Roma, 1927. Si nasconde il ladro Totò (Totò) appena entra nella stanza Ernesto (Ugo Tognazzi) per telefonare, davanti alla comprensiva amante Lauretta (Lauretta Masiero), alla moglie Silvia (Virna Lisi).

Credimi, non t'ho tradito, sono alla stazione con un vecchio amico, il dottor Biagio Tanzanella, nientemeno che medico personale di Benito Mussolini, in realtà il primo notte letto sul giornale. Così il fedifrago tranquillizza la sospettosa moglie.

Totò prende la palla al balzo per racimolare un po' di soldi e il giorno seguente lo sfrontato mariuolo si presenta a casa dell'adultero spacciandosi per il famoso Tanzanella.

Ernesto è costretto a stare al gioco davanti all'ansiosa metà e all'invadente suocera, la contessa Clara Bernabei (Lia Zoppelli).

In cambio del silenzio chiede diecimila lire, ma poi rimane coinvolto dalla sua stessa finzione e finisce a un pranzo di gala con un illustre ministro (Raimondo Vianello), riverito ospite dei suoceri di Ernesto, nonché corteggiatore dell'amante di Tognazzi che tutti credono la moglie di Tanzanella...

Nella confusione generale Totò spera di rubare un prezioso servizio di posate d'oro cesellato da Benvenuto Cellini, che alla fine gli viene regalato.
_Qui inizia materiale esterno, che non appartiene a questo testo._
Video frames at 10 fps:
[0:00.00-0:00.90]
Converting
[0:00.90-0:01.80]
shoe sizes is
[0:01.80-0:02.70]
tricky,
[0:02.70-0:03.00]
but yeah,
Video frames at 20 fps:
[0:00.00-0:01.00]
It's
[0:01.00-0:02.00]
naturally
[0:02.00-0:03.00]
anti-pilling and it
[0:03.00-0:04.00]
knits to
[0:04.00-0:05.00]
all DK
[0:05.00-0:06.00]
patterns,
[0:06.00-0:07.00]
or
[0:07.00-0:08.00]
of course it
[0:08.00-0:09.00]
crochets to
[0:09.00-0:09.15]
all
Che cosa non si farebbe per il medico curante di Mussolini! 

Uno spunto stuzzicante, un soggetto pruriginoso, un ambiente circoscritto che ben si presta ai mille spassosi equivoci e scambi di persona della pochade. 

Nella frenetica girandola di situazioni irresistibilmente assurde Tognazzi e Vianello non sfigurano al cospetto del Principe, anche stavolta con la P maiuscola. 
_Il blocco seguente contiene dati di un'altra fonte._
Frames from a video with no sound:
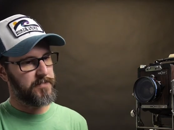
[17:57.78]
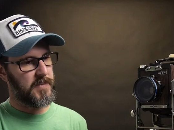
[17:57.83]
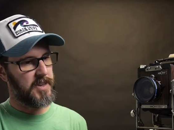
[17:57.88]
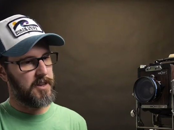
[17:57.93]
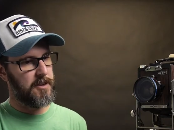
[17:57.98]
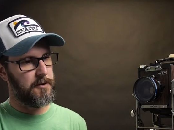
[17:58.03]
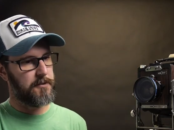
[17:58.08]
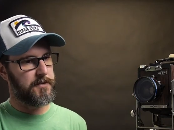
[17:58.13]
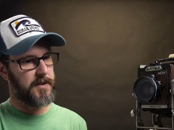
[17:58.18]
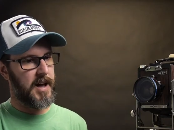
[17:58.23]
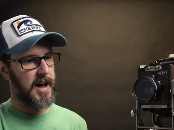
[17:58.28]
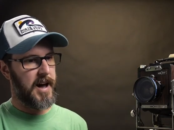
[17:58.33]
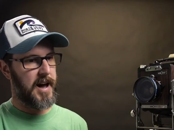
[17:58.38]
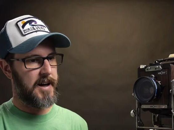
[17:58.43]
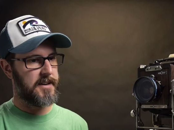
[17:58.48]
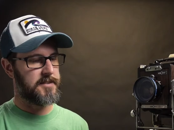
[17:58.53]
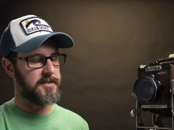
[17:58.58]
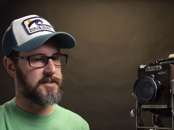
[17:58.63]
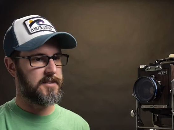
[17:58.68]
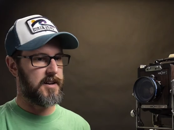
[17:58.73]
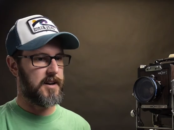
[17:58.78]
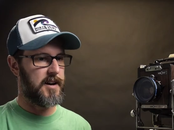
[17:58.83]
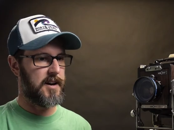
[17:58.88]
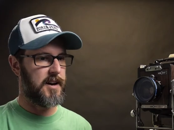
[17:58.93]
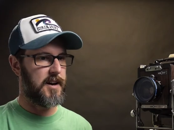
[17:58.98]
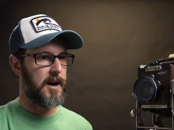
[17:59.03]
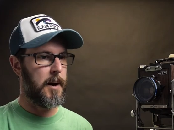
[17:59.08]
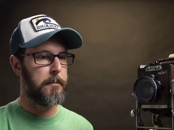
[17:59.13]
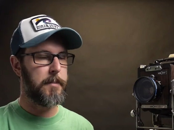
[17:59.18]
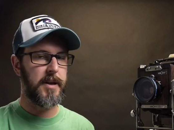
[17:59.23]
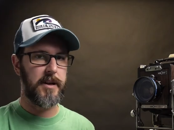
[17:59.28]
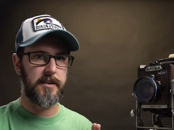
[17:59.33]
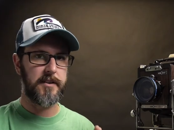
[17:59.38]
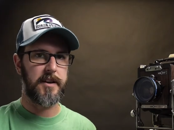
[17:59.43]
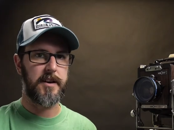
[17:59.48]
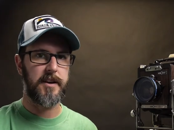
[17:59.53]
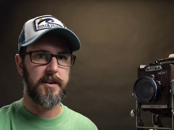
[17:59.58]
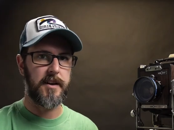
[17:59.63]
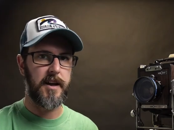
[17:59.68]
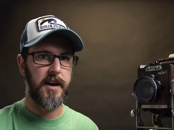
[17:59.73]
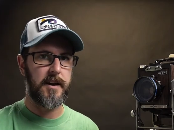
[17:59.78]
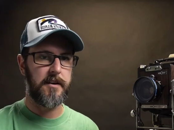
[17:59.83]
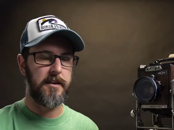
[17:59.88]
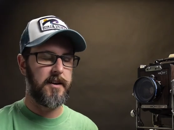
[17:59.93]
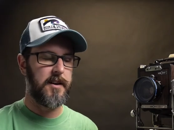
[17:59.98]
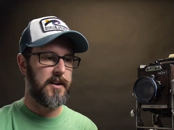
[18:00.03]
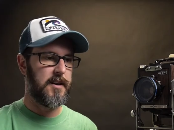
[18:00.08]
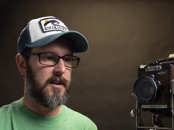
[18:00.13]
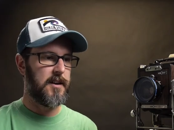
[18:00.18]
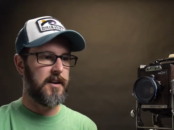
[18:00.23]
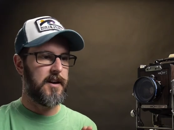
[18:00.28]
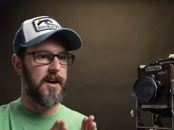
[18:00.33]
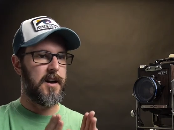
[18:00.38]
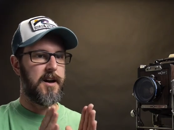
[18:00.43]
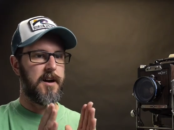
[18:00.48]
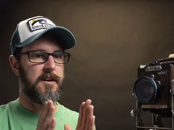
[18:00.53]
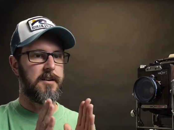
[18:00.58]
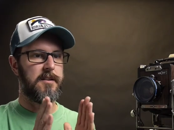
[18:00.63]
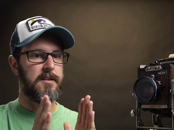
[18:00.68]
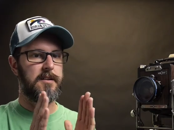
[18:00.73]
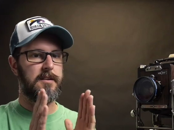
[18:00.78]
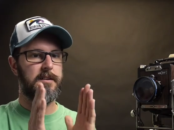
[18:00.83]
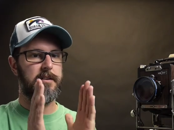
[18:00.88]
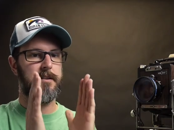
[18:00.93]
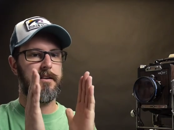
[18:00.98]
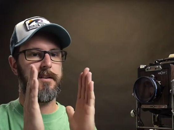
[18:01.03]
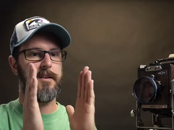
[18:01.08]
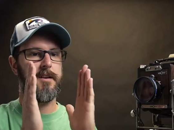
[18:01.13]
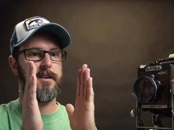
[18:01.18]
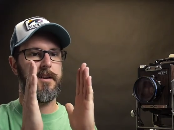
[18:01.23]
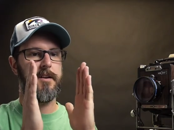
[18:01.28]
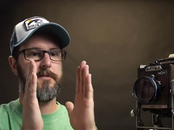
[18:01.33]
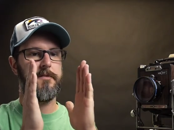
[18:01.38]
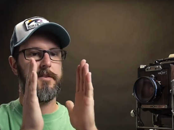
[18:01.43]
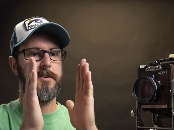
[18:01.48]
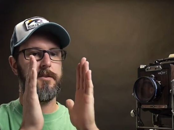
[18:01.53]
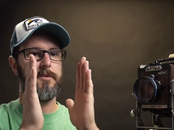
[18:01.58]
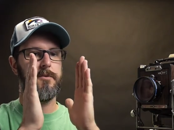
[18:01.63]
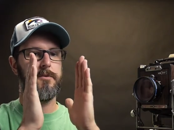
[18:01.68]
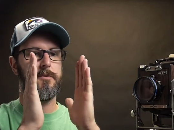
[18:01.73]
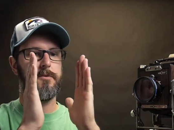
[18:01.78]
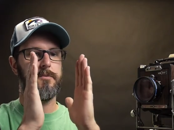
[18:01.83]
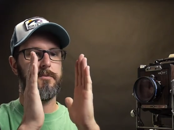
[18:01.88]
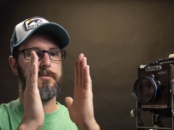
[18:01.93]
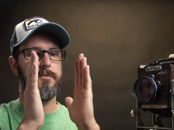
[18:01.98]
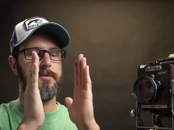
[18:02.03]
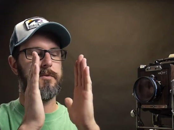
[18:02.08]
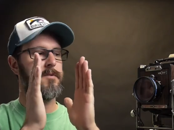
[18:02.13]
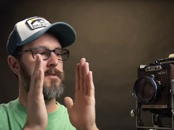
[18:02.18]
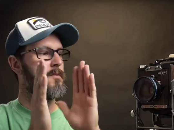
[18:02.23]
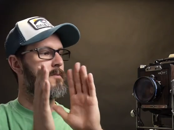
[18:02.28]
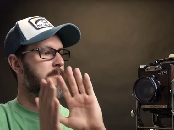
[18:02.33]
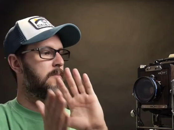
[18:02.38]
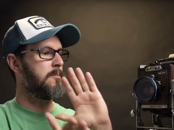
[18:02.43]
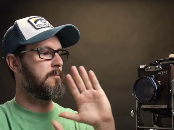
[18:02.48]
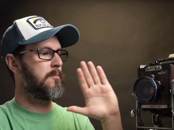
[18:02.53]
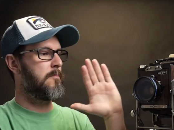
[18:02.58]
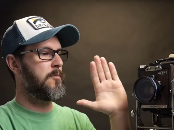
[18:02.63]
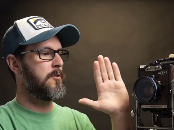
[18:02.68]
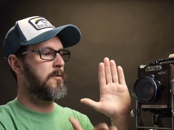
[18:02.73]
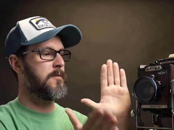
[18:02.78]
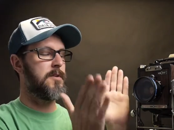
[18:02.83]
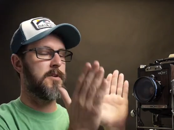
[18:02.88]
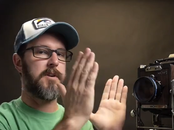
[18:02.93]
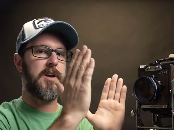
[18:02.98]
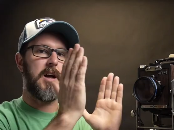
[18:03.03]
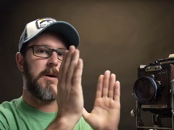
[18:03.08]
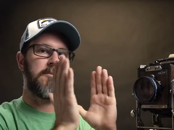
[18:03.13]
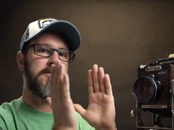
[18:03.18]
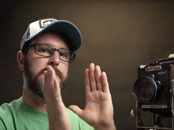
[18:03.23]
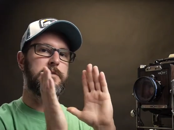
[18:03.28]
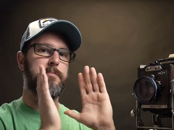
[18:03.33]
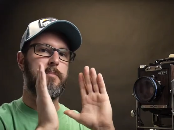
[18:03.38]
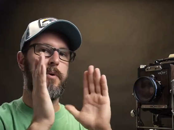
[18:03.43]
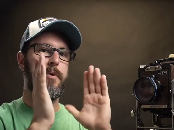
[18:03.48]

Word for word: you've got uh, a building again, and if you moved your camera, just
SUA ECCELLENZA SI FERMO' A MANGIARE, che conclude lo straordinario sodalizio tra Totò e Mario Mattoli (ben sedici film), è tutto qui, con in più un tocco di innocua satira del fascismo.

SAPORE DI MARE

Forte dei Marmi, estate 1964. Paolo (Angelo Cannavacciolo) e Marina (Marina Suma), volto dolce e malinconico, sono due fratelli napoletani, di modesta estrazione sociale, in villeggiatura con papà e mamma, di cui un pò si vergognano per il vecchio stile napoletano (urlato).

I due ragazzi fanno amicizia con un gruppo di ragazzi nordisti tra cui spiccano i ricchi e viziati fratelli Luca (Jerry Calà) e Felicino (Christian De Sica), caricature dei figli casinisti e strafottenti di un industriale milanese, di modi spicci con le ragazze (i soldi fanno la fortuna in amore), come l'inglesina tuttopepe ed emancipata dalla pillola Susan (Karina Huff).

Mentre lo studentello intellettuale in erba Gianni (Gianni Ansaldi) prende una sbandata per la seducente quarantenne, serissima e sposata, Adriana (Virna Lisi), turbandone le fantasie malgrado il fidanzamento con la giovane e piacente Selvaggia (Isabella Ferrari), bionda classica con gli occhi color di mare.

Un'estate spensierata scandita da folli cotte, furtivi baci e amorazzi inventati corredati di mirabolanti notti di fuoco.

E ancora baci, gite in barca, piccole sfide, adulti stupidi, la tv, il professor Cutolo, i film mitologici.
E perfino un'appendice, nel finale, tristanzuola negli anni ottanta, con tutti i protagonisti confermati malinconicamente nei propri difetti.

Intanto, come colonna sonora dello scaltro italian graffiti dei Vanzina, il juke-box suona i dischi degli anni sessanta, si ricordano le illusioni economiche di quel decennio, si celebra quell'Italia golosa e indaffarata prima della contestazione.

I due Vanzina, figli di Steno, l'uno sceneggiatore, l'altro anche regista, con questo SAPORE DI MARE danno vita a una commedia della nostalgia, una pellicola che non ha età, perché è malinconia e riesce a lasciare quella poetica immagine di fine Agosto nei nostri occhi. Col chiudersi degli ombrelloni si ricomincia la solita vita.

Le facce sono quelle giuste, quanto più simili ai luoghi comuni dei discorsi da spiaggia, tanto più attendibili.

Su tutti, per classe e sex-appeal, una seducente Virna Lisi, ammaliante quanto la Mrs. Robinson de IL LAUREATO.

Lungi dall'essere un capolavoro, il film è piacevole, grazie anche ad una colonna sonora gradevole e ruffiana (in senso buono).